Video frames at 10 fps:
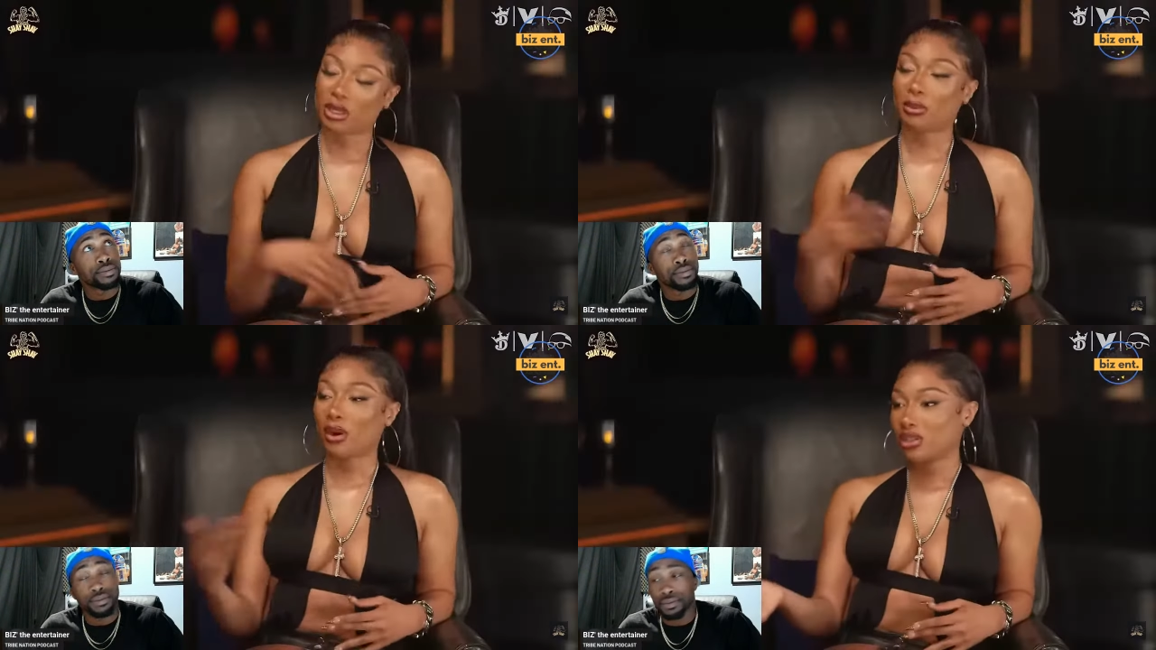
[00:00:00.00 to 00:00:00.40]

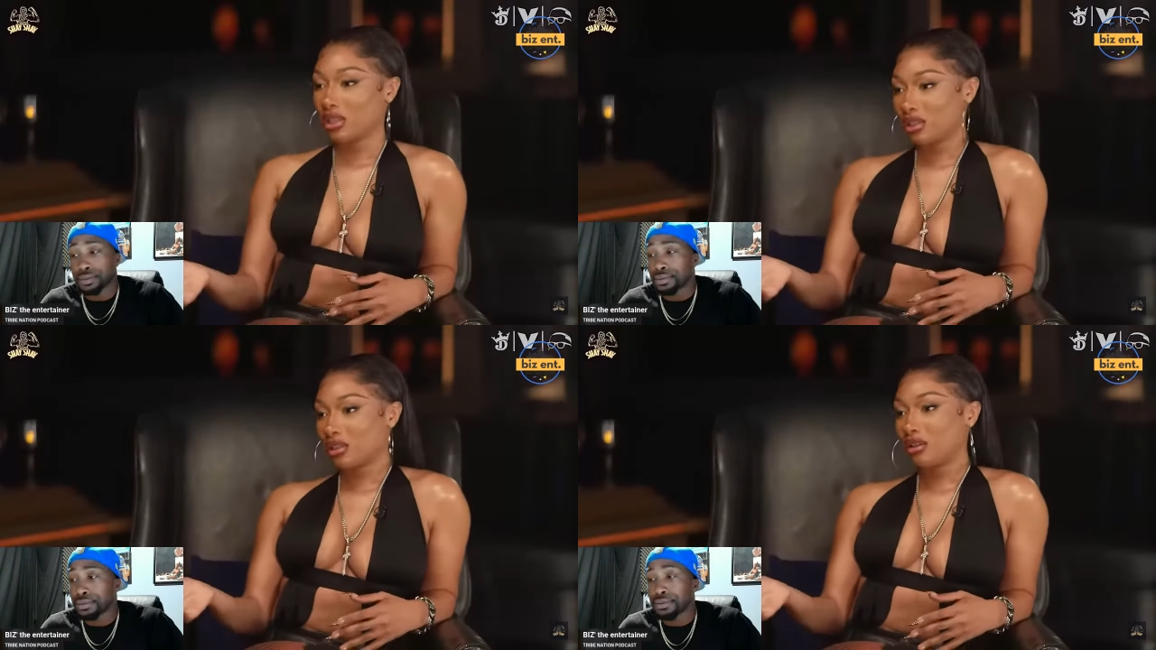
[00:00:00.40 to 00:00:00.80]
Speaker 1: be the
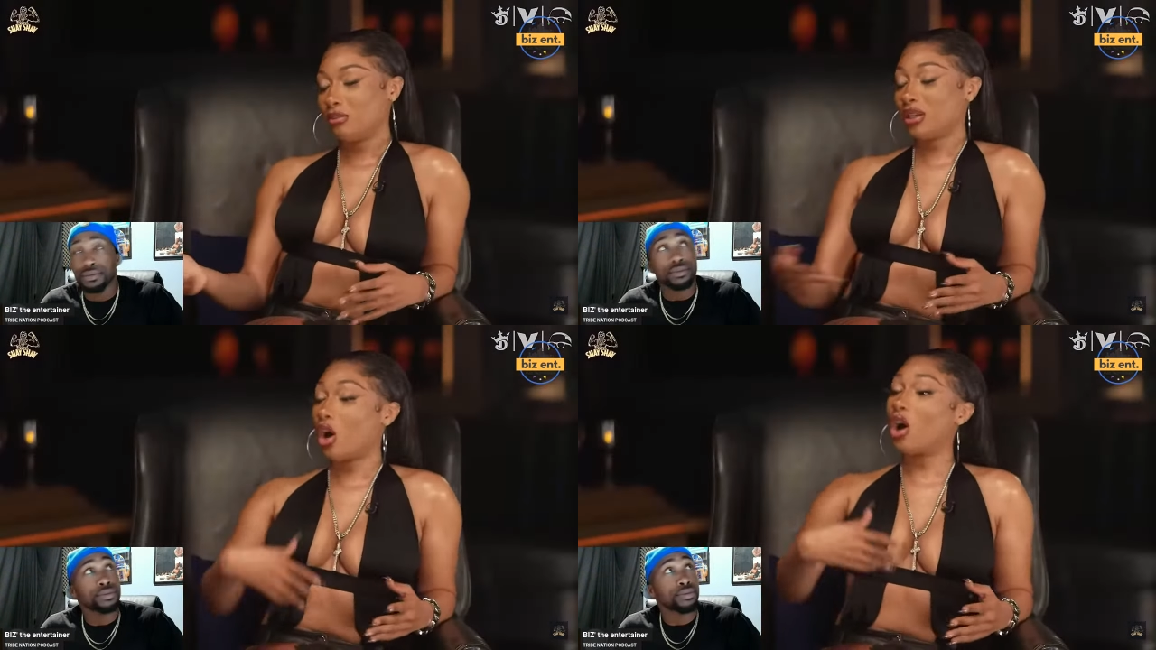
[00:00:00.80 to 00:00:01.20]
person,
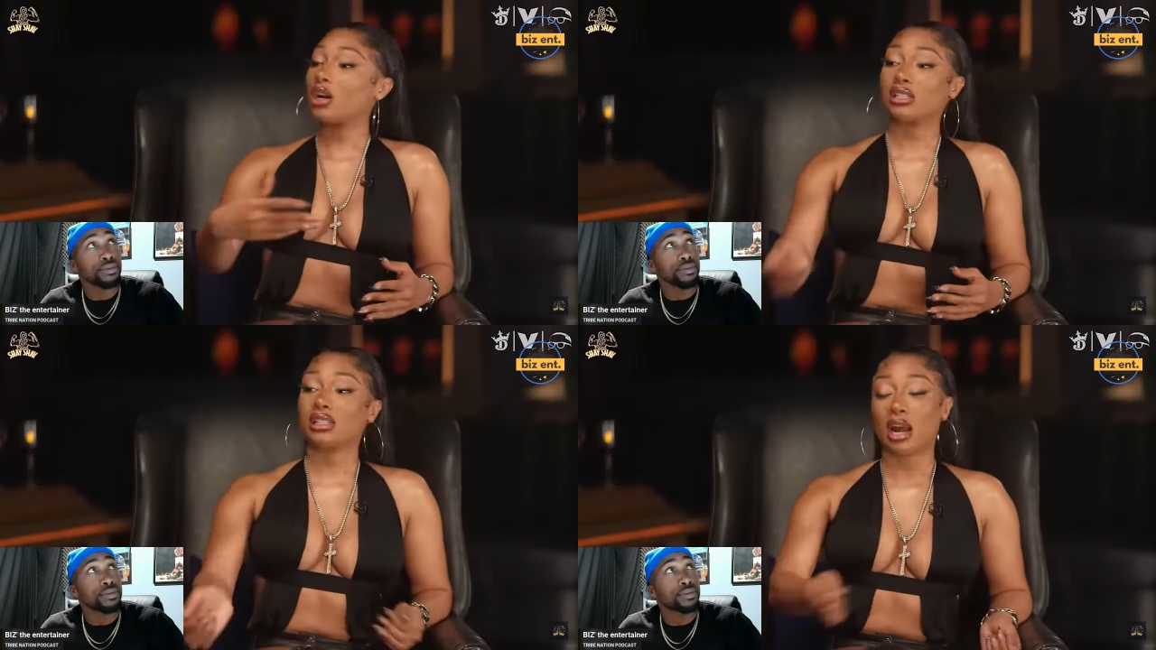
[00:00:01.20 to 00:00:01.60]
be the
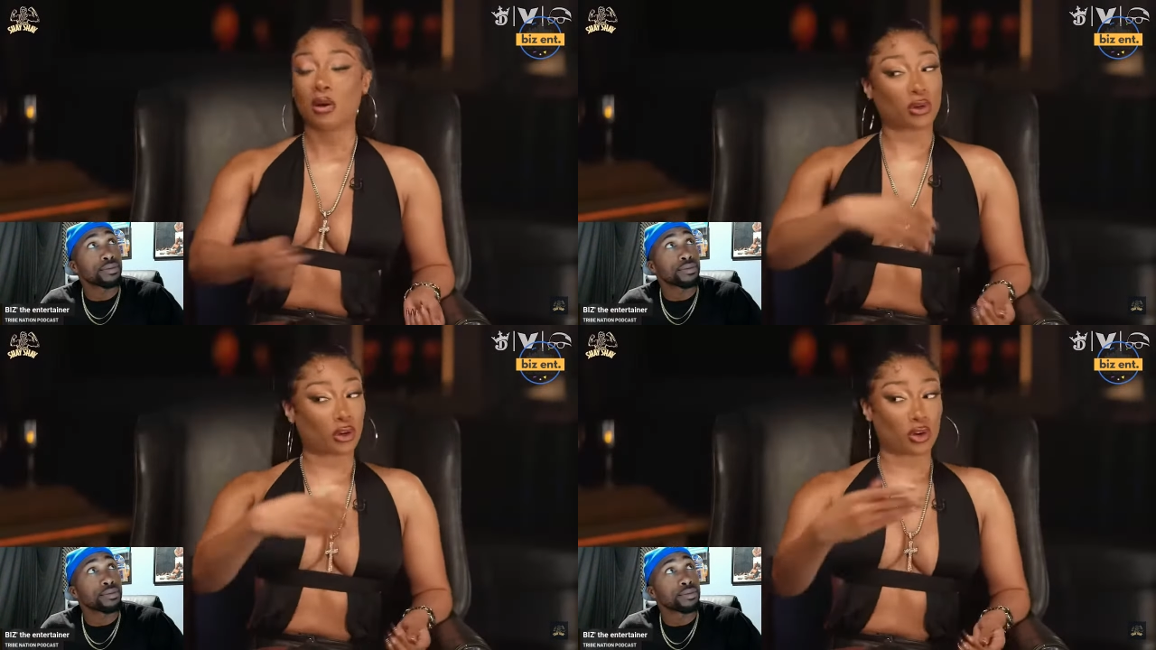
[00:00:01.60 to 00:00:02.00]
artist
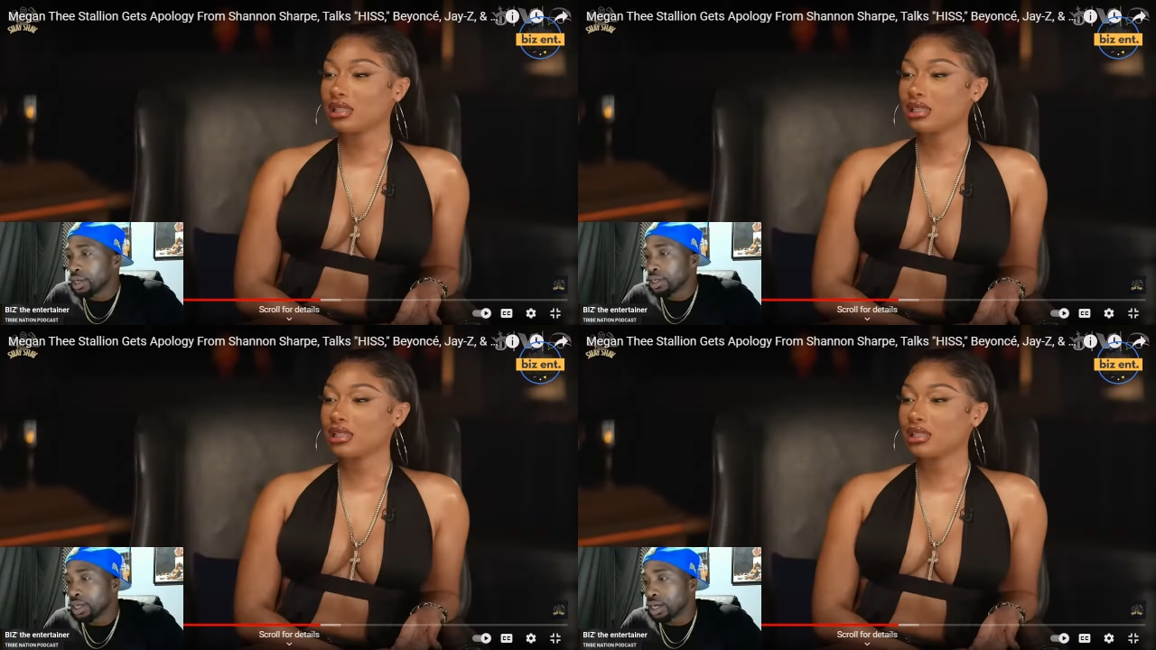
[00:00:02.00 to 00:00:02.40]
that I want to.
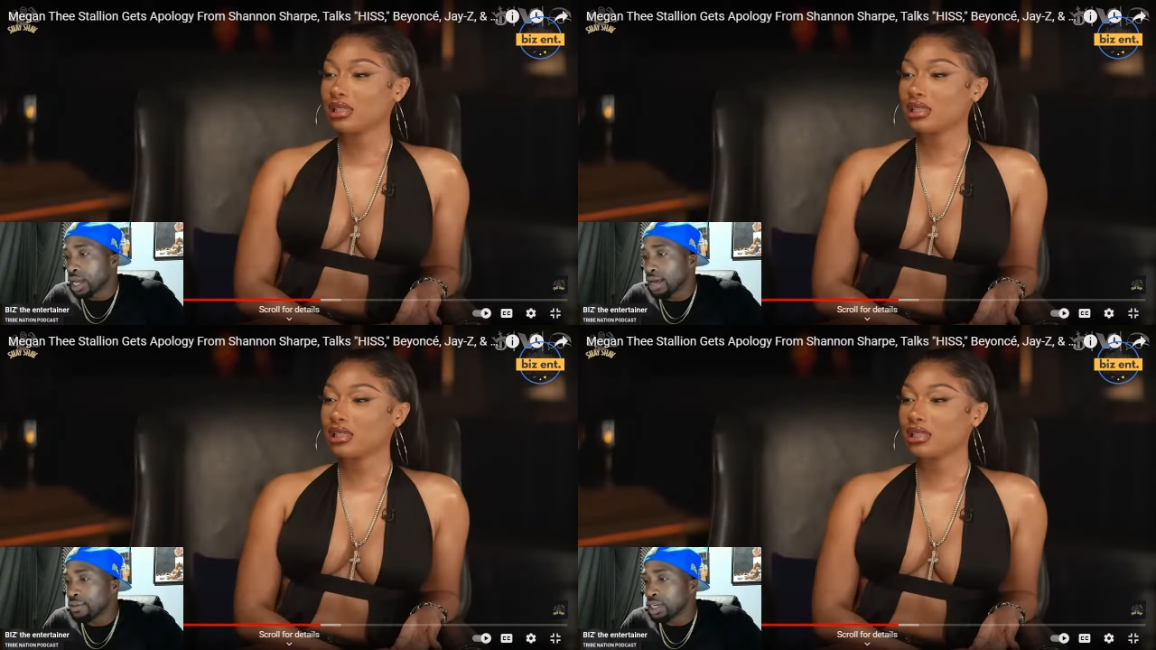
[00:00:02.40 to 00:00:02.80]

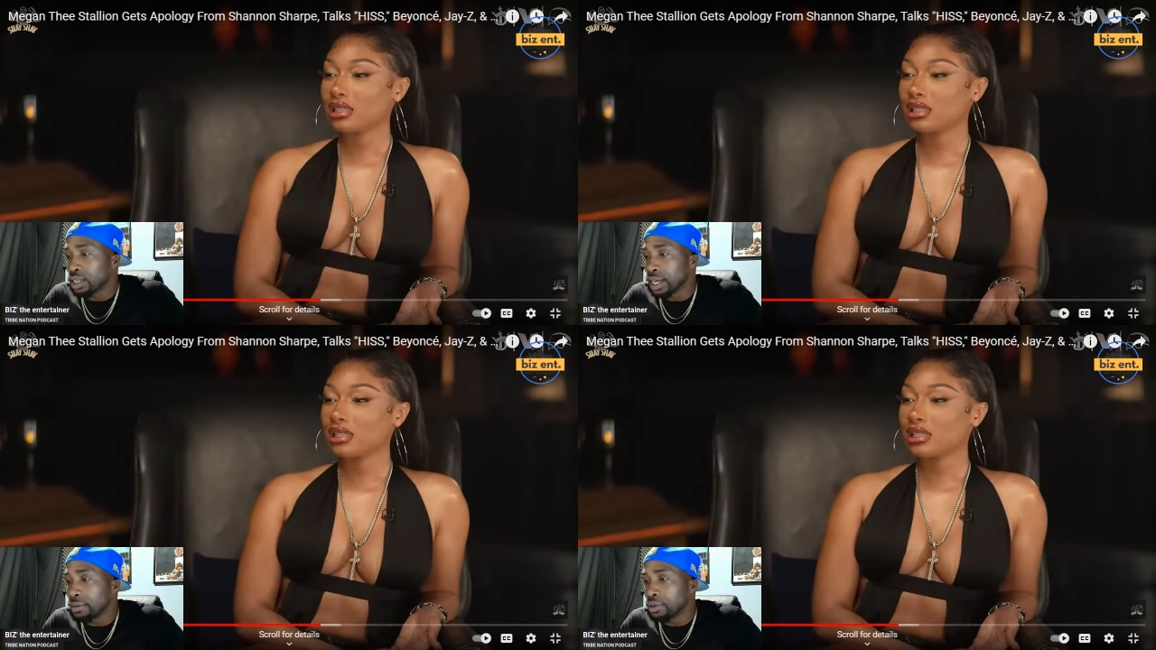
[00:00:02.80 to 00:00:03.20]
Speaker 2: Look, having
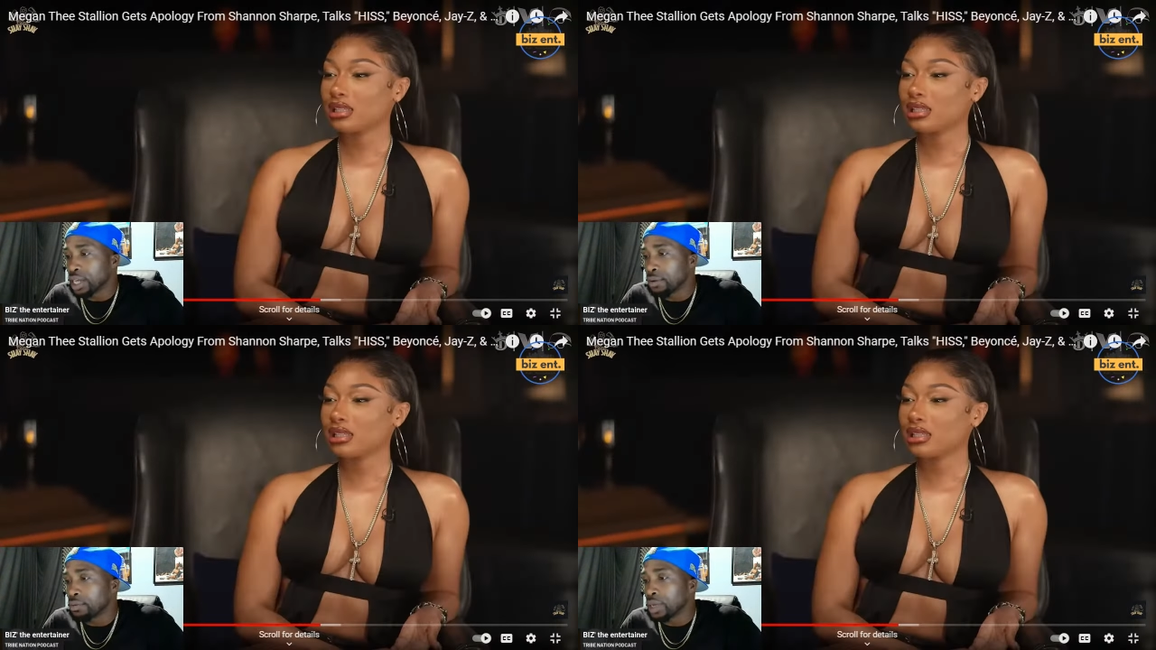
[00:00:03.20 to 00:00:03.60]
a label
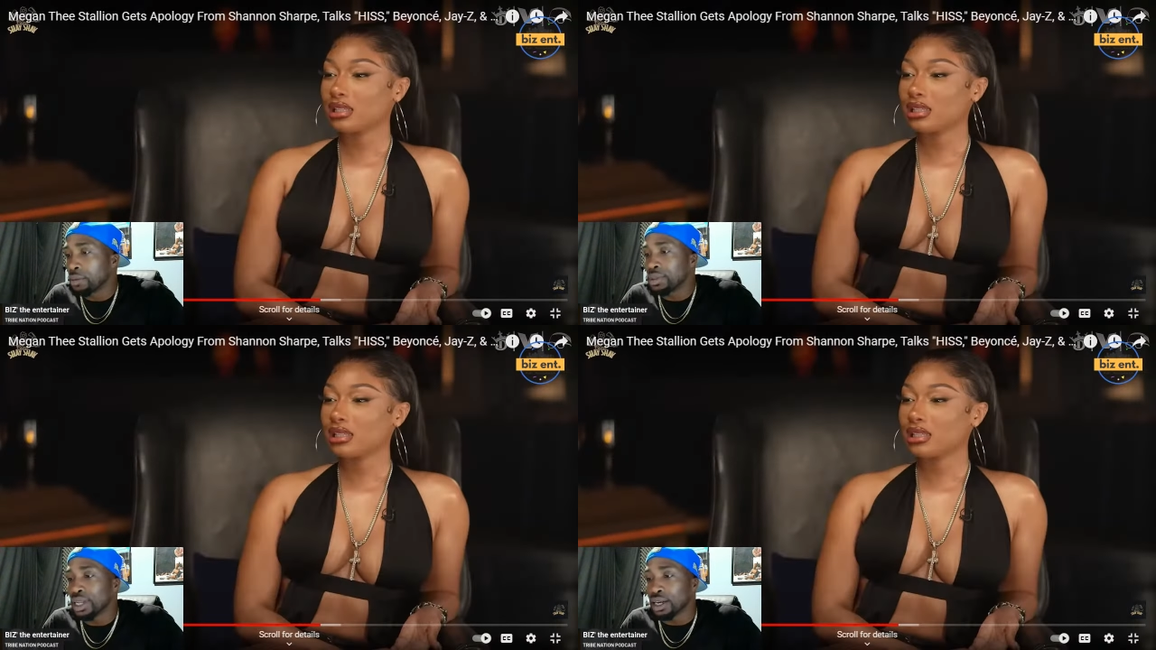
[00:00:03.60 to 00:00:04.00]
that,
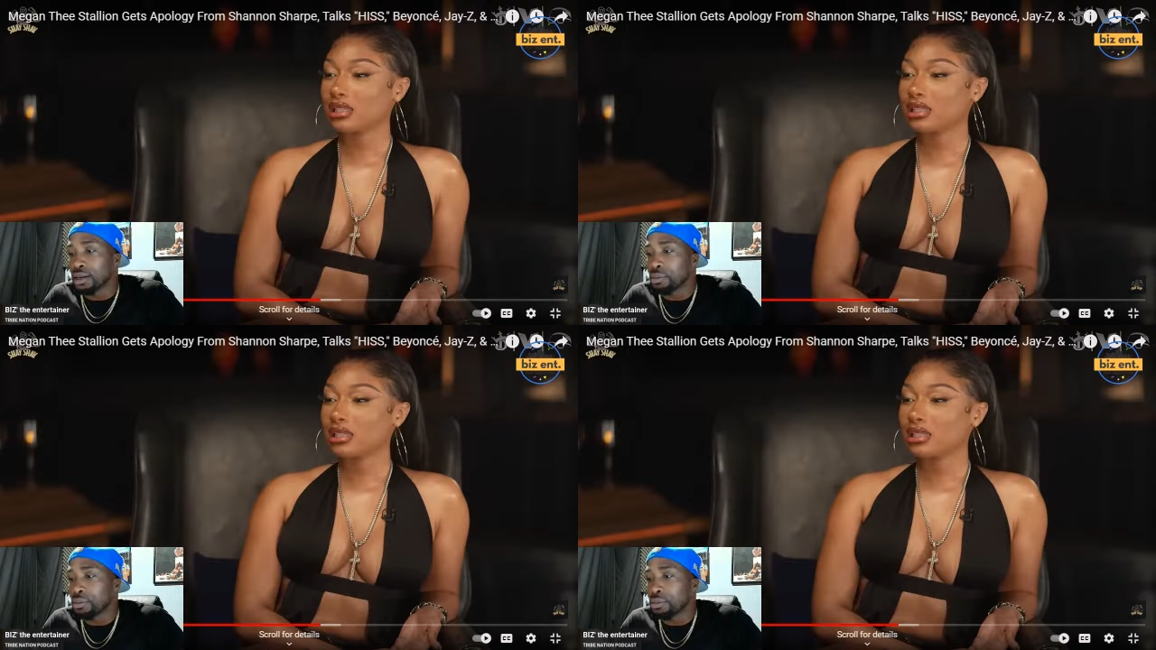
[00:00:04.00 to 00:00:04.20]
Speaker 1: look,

■ The problem:
Return the material word for word, images omitted.

■ Solved exercise:
Video frames at 10 fps:
[00:00:00.00 to 00:00:00.40]

[00:00:00.40 to 00:00:00.80]
Speaker 1: be the
[00:00:00.80 to 00:00:01.20]
person,
[00:00:01.20 to 00:00:01.60]
be the
[00:00:01.60 to 00:00:02.00]
artist
[00:00:02.00 to 00:00:02.40]
that I want to.
[00:00:02.40 to 00:00:02.80]

[00:00:02.80 to 00:00:03.20]
Speaker 2: Look, having
[00:00:03.20 to 00:00:03.60]
a label
[00:00:03.60 to 00:00:04.00]
that,
[00:00:04.00 to 00:00:04.20]
Speaker 1: look,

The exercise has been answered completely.